Der Übergang zum Feudalismus in Russland fiel in die Blütezeit des Kiewer Staates. Als Denkmal des Feudalsystems dieser Zeit erscheint die „Russische Prawda“. Dies war eine Sammlung von Gesetzen, nach denen Recht gesprochen wurde. In der „Russischen Prawda“ spiegelten sich die Gebräuche und Zustände wider, die sich in der russischen Feudalgesellschaft des 10. Und 11. Jahrhunderts herausgebildet hatten. Nach der „Russischen Prawda“ mussten für den Mord an einem Krieger, einem Gefolgsmann der Fürsten und Bojaren, 80 Griwny (Silberbarren) Strafe, für den Mord an einem Smerd jedoch 5 Griwny gezahlt werden. Auf diese Weise wurde das Leben eines Bauern formal 16mal geringer als das Leben eines fürstlichen Dieners einschätzt.

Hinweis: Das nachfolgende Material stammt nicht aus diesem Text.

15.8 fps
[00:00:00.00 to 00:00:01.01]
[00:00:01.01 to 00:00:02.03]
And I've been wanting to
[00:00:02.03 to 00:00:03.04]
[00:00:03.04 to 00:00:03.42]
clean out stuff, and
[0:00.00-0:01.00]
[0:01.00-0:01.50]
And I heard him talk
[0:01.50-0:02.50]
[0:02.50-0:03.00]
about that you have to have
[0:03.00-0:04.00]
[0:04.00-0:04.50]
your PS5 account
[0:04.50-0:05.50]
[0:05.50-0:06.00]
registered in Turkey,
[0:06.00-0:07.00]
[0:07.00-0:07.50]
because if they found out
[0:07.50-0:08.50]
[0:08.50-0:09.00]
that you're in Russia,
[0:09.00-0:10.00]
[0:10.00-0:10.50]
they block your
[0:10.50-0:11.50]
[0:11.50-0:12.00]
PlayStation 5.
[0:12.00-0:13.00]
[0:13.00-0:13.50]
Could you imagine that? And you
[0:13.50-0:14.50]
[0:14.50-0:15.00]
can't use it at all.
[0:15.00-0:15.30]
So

Die Kirche und die höhere Geistlichkeit begünstigten die Stärkung der Macht der Fürsten und Bojaren. Die Fürsten spendeten der Kirche und den Klöstern große Reichtümer und viele Ländereien. Die Bauern, die auf den Ländereinen der Kirchen und Klöster wohnten, verloren ihre Selbstständigkeit und wurden Leibeigene.

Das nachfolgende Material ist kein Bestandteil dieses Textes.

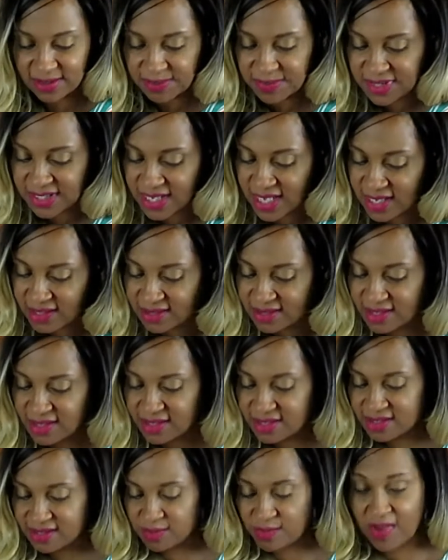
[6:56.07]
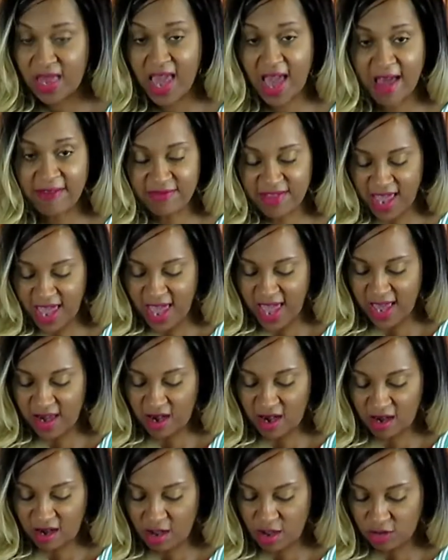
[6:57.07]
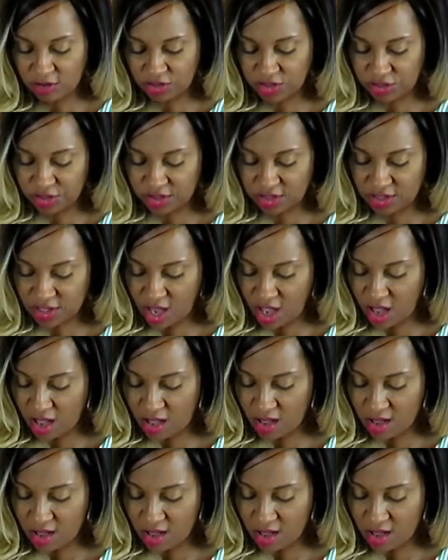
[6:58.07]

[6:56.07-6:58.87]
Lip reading: seasonings. We have to add our kosher salt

Gleichzeitig waren die Kirchen und Klöster zu jener Zeit fast die einzigen Heimstätten der Kunst des Lesens und Schreibens und der sonstigen Bildung. Bereits 100 Jahre vor Wladimir wurde das slawische Alphabet aufgestellt. Man fing an, das Evangelium und andere kirchliche Bücher aus dem Griechischen in die altslawische Sprache zu übersetzen. Man schrieb nicht auf Papier, sondern auf dünnes Leder. Die Abschreiber zeichneten die Buchstaben mit einem Gänsekiel oder einem Rohrstäbchen sorgfältig auf. Die Anfangsbuchstaben der Kapitel malten sie mit farbigen Mustern aus. An einem Buch arbeitete man viele Monate, mitunter auch Jahre.

Im Kiewer Rusj begann man auch, außer den übersetzten Büchern, eine eigene russische Literatur in der klaren und bilderreichen russischen Volkssprache zu schaffen. Durch den Umgang mit Griechen, Bulgaren und anderen Völkern wurde die russische Sprache mit neuen Wörtern bereichert.

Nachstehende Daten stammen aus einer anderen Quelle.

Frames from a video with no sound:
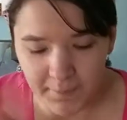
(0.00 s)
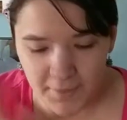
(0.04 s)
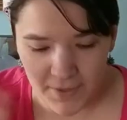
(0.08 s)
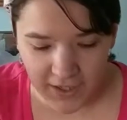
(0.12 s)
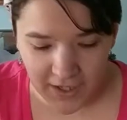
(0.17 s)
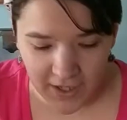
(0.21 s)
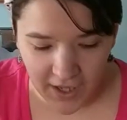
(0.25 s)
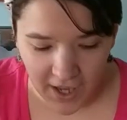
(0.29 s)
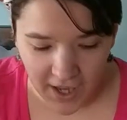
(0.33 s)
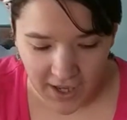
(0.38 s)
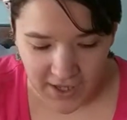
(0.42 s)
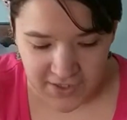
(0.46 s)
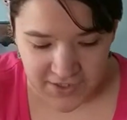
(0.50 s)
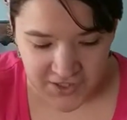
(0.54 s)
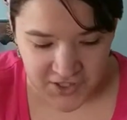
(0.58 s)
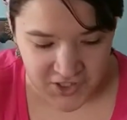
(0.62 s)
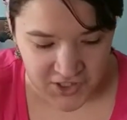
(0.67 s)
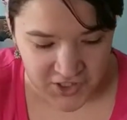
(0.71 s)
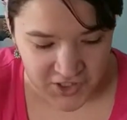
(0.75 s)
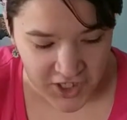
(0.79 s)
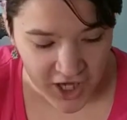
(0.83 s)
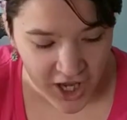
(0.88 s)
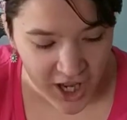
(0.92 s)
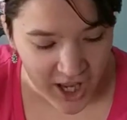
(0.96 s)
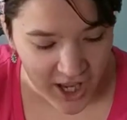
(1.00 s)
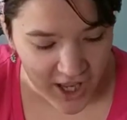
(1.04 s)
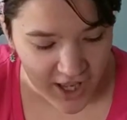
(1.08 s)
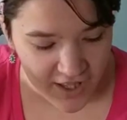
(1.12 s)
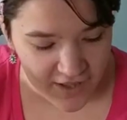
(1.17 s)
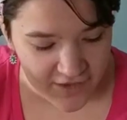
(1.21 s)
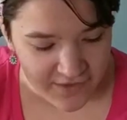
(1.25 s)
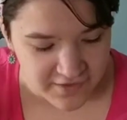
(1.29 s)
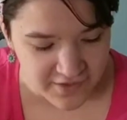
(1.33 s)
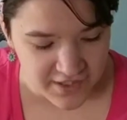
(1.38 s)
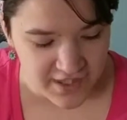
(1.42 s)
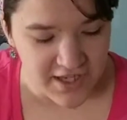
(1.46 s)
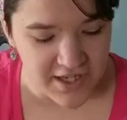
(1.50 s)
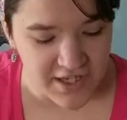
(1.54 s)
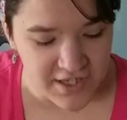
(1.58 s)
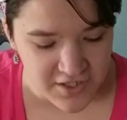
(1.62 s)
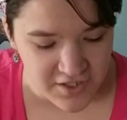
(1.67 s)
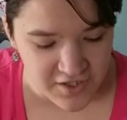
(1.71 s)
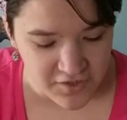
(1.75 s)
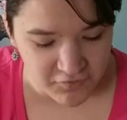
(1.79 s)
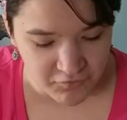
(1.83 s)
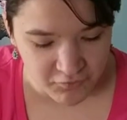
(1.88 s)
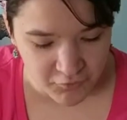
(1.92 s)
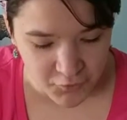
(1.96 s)
but I saw
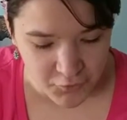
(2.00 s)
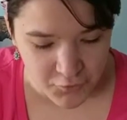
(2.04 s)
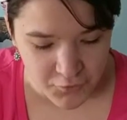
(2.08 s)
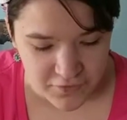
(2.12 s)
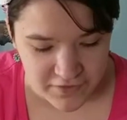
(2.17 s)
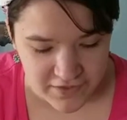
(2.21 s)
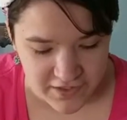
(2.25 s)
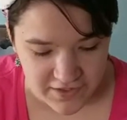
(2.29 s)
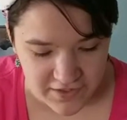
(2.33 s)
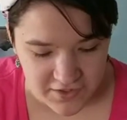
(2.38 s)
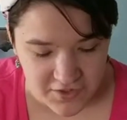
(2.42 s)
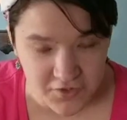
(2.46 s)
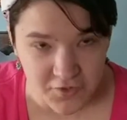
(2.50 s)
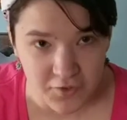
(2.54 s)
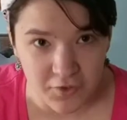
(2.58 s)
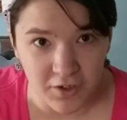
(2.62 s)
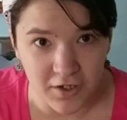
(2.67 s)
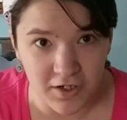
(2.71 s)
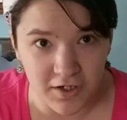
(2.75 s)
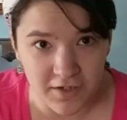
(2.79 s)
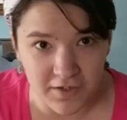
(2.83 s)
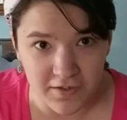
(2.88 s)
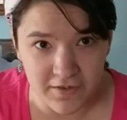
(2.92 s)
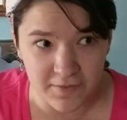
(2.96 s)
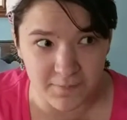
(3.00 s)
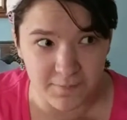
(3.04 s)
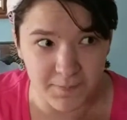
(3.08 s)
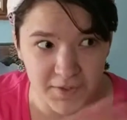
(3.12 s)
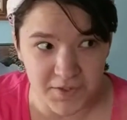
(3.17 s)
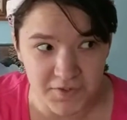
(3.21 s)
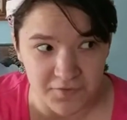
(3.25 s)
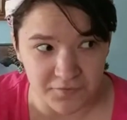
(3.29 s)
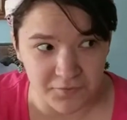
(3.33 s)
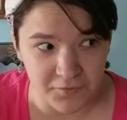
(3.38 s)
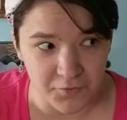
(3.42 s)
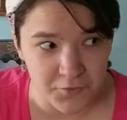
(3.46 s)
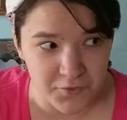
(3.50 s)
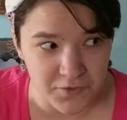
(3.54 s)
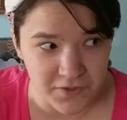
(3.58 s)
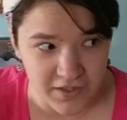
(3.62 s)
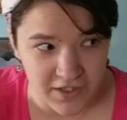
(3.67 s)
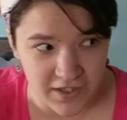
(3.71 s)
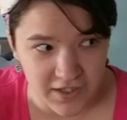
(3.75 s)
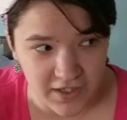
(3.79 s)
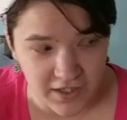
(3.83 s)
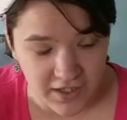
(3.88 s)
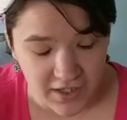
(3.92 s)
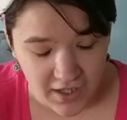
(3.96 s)
these fruits at the store. It's a bunch of fruits
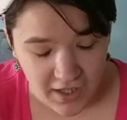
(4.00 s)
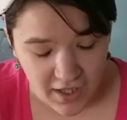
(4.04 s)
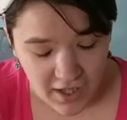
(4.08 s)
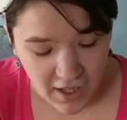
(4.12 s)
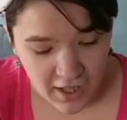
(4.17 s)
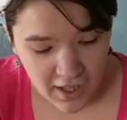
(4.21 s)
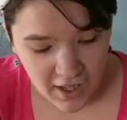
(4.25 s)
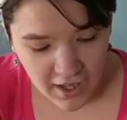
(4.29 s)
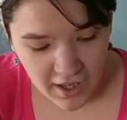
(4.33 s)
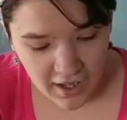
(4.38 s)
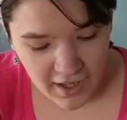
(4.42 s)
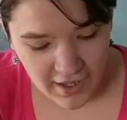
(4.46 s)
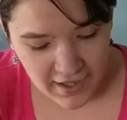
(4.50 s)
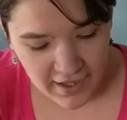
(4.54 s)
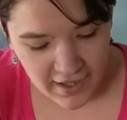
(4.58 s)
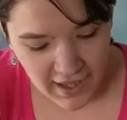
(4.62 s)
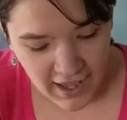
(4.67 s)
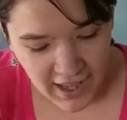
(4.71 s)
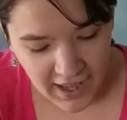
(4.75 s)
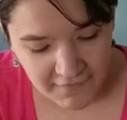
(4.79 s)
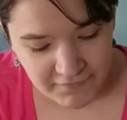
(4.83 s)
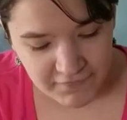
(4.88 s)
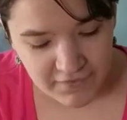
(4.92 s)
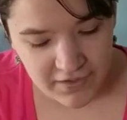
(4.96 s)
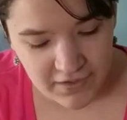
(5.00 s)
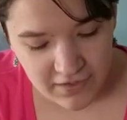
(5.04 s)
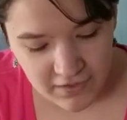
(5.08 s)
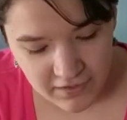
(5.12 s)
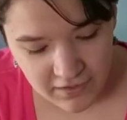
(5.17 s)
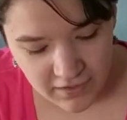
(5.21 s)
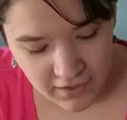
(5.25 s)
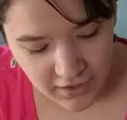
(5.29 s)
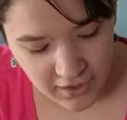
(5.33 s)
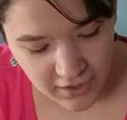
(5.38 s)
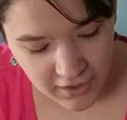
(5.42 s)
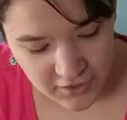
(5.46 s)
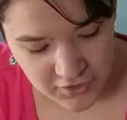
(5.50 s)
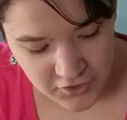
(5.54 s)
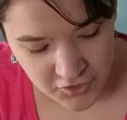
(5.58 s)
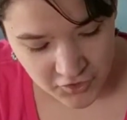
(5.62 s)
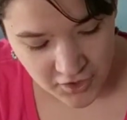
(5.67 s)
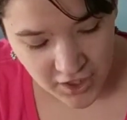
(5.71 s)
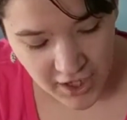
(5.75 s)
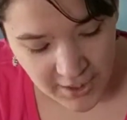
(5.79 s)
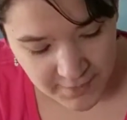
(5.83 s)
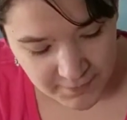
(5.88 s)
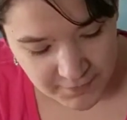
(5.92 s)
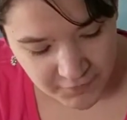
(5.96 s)
that I haven't uh,
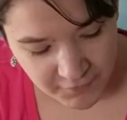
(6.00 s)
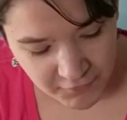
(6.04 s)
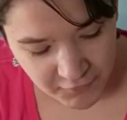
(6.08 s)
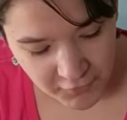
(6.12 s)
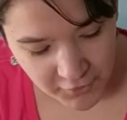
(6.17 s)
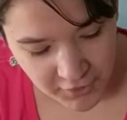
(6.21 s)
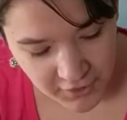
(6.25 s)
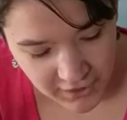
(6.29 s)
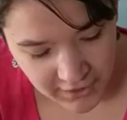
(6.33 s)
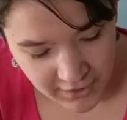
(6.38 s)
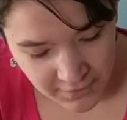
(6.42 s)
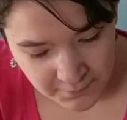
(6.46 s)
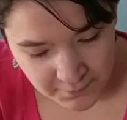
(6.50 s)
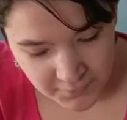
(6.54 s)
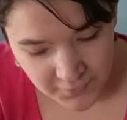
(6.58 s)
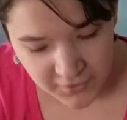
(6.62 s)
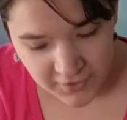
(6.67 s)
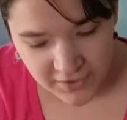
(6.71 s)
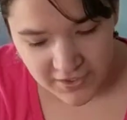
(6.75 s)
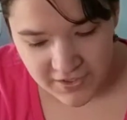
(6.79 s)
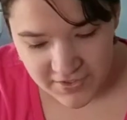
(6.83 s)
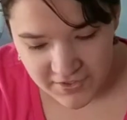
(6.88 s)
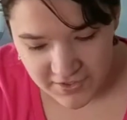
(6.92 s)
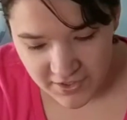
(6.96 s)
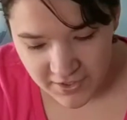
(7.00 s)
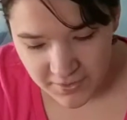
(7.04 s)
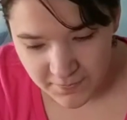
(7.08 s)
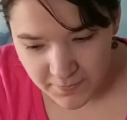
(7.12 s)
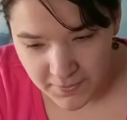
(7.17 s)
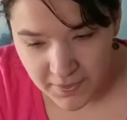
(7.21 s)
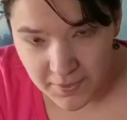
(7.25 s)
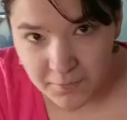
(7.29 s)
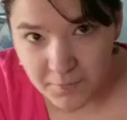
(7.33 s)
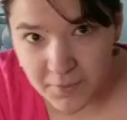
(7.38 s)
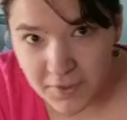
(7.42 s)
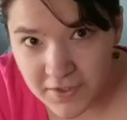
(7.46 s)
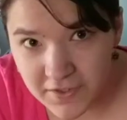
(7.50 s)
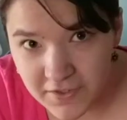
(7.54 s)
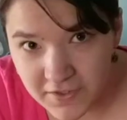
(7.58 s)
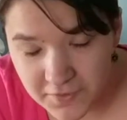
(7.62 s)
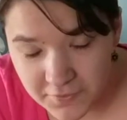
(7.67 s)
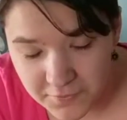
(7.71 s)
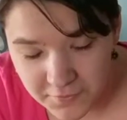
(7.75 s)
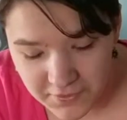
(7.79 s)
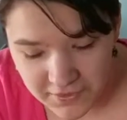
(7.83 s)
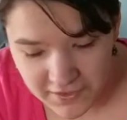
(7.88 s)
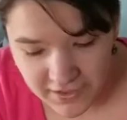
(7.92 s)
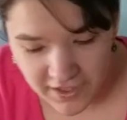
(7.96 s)
tried before, and I'm really excited, but I wanted
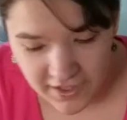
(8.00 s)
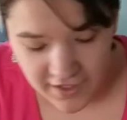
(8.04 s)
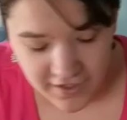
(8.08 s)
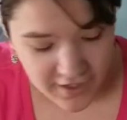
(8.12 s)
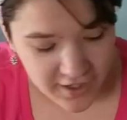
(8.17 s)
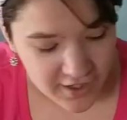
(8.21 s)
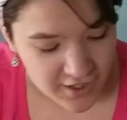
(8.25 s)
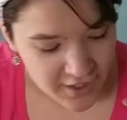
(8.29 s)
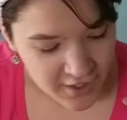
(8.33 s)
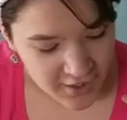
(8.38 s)
to do it again.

In den Klöstern und auch bei einzelnen vornehmen und reichen Leuten entstanden große Büchereien. Eine ausgezeichnete Bibliothek besaß der Großfürst Jaroslaw der Weise. ER war ein großer Buchliebhaber und flößte seinen Kindern die Liebe zu Büchern ein. Auch Wladimir Monomach war ein sehr gebildeter Mensch. Er schrieb das interessante Werk: „Belehrung der Kinder“, in welchem er das Bild eines idealen russischen Fürsten zeichnete. Seinen Kindern hinterließ er das Vermächtnis, eifrig zu lernen: „Was Ihr Gutes könnt, das vergesst nicht, aber was Ihr nicht könnt, das lernt!“

Der Kiewer Staat dehnte sich immer mehr aus und wurde stark. Ackerbau und Handwerk gediehen, der Großgrundbesitz entwickelte sich, die wirtschaftliche Bedeutung der Städte verstärkte sich. Die ununterbrochene Entwicklung des Feudalismus nahm ihren Lauf. Das Kiewer Rusj schuf seine eigene Kultur und verstand es, von den anderen Völkern das Vorbildliche ihrer Kultur und Kunst zu entlehnen und in seine Stile umzugestalten. Persiche Gewebe, arabisches Silber, chinesische Stoffe, ägyptisches Geschirr, byzantinsicher Brokat, fränkische Schwerter wurden nicht nur weithin über Rusj verbreitet, sondern dienten auch als Muster, die die Entwicklung eines eigenen Kunststiles der russischen Menschen unterstützten.

In dem Maße, wie die örtlichen Grundbesitzer an Macht zunahmen und reich wurden, wuchs auch ihr Bestreben, sich von Kiew zu trennen. Die großen Städte des Kiewer Rusj verwandelten sich in Zentren örtlicher Fürstentümer. Jeder der Fürsten strebe danach, sich der Botmäßigkeit dem Kiewer Großfürsten zu entziehen. Zwischen den Fürsten fanden ununterbrochen Zusammenstöße und Kriege statt. Durch diese Kriege wurde das russische Land verheert und den äußeren Feinden die Möglichkeit zu Überfällen erleichtert. Die ärgsten Feinde waren die nomadisierenden Polowzer aus den asiatischen Steppen. Im 12. Jahrhundert wurde der weiträumige Kiewer Staat unter den Söhnen und Enkeln Wladimirs des Monomachen nach dem Erbgrundsatz aufgeteilt: „Jeder möge über sein väterliches Erbteil herrschen.“ Bald zerfiel der Kiewer Staat in eine Reihe unabhängiger Fürstentümer.